Here you can enter spintax and WPSB will display a variation of it at the top of each post's content. The spin gets added to the post - so it won't change on a page refresh (it will stay the same for each post).

To enter the spintax, things that change are in '{}' and seperated by a '|'. so for example:
this {is|might be} spintax
would output 2 variations:
this is spintax
this might be spintax

You can nest spintax up to 10 levels deep, here's an example of nested spintax:
this {is|{might|could} be} spintax
You can nest up to 10 levels of spintax.

If using a spun header, make sure you check your spintax as WPSB won't add a spun version if it detects an error in it.

It's very important to have a spintax with lots of possible versions, as it adds to the uniqueness of the post.
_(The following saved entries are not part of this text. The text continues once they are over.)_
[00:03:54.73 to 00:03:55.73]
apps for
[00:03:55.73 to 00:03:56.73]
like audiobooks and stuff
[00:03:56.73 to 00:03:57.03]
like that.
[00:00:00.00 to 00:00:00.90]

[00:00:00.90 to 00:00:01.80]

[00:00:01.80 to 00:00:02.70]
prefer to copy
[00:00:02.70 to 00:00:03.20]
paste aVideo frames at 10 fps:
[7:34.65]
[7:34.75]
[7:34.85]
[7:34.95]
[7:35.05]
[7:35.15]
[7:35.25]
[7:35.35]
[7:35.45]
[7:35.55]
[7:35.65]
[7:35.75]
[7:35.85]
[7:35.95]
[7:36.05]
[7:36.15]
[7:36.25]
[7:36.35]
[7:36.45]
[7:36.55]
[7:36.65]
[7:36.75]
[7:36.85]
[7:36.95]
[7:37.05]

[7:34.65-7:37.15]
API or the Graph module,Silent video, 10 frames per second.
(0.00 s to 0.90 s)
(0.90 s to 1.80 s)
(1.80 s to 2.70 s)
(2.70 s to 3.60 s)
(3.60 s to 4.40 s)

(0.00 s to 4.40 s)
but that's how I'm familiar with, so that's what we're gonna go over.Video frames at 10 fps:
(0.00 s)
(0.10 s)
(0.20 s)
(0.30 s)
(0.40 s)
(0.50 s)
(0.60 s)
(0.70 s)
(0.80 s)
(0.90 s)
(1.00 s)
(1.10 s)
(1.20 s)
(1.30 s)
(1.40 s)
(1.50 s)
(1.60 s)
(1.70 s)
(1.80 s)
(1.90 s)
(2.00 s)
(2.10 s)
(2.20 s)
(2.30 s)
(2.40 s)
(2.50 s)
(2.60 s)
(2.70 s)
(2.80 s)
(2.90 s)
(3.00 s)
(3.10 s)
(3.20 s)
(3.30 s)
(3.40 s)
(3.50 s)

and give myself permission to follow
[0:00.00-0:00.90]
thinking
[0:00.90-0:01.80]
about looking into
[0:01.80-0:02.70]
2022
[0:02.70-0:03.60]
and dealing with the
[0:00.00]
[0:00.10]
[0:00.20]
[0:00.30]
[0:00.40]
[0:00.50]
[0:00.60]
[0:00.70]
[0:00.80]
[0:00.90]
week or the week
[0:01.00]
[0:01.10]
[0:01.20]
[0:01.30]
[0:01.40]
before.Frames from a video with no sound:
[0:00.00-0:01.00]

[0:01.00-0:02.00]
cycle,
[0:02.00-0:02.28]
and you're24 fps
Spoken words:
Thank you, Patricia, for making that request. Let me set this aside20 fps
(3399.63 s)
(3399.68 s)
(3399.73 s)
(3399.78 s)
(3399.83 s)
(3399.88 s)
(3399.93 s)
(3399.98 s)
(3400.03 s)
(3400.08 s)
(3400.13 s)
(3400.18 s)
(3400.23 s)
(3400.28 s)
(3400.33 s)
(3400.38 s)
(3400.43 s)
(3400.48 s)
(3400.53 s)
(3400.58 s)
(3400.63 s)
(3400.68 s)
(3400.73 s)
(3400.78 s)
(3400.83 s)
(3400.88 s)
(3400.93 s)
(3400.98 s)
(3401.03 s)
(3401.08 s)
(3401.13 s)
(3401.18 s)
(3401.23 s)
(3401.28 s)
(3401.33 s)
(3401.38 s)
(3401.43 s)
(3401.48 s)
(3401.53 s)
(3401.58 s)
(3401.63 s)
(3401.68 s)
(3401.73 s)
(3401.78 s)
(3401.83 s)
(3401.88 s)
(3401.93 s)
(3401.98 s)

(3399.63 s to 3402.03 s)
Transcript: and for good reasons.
So make sure it's on topic, and will make sense with any content in your niche (you can add keywords which will further help).

Try to write something that would be helpful to your visitors, like an overview of the topic etc.

Footer Spin




Here you can enter spintax for WPSB to add at the bottom of each post. See above for info.

In the footer you can add a signoff, or link to a ebook. What you've got to watch out for is that you don't want any variation to look spammy in any way. In general - if it helps the visitor by providing relevant useful information, it should be fine.

If a good spin is used - this can greatly increase uniqueness of all your posts.

Title Template




Here you can add variables to the title - this can be a great way to add keywords that can help with ranking. WPSB changes the post-title, so it'll stay the same for each post once it's set (it does this when publishing a post)

The variables you can use are:
%TITLE% - this shows the post title.
%POST_50% - this shows the first 50 characters of the post.
%POST_100% - this shows the first 100 characters of the post.
%RAND_TAG% - this picks a random tag from the post to display.

Here are a few templates you could copy and paste:

%TITLE% -> %POST_50% - this would display Your Post Title -> 50 chars of post
%TITLE% | %RAND_TAG% - this would display Your Post Title | A Random Tag

You can't enter spintax here currently.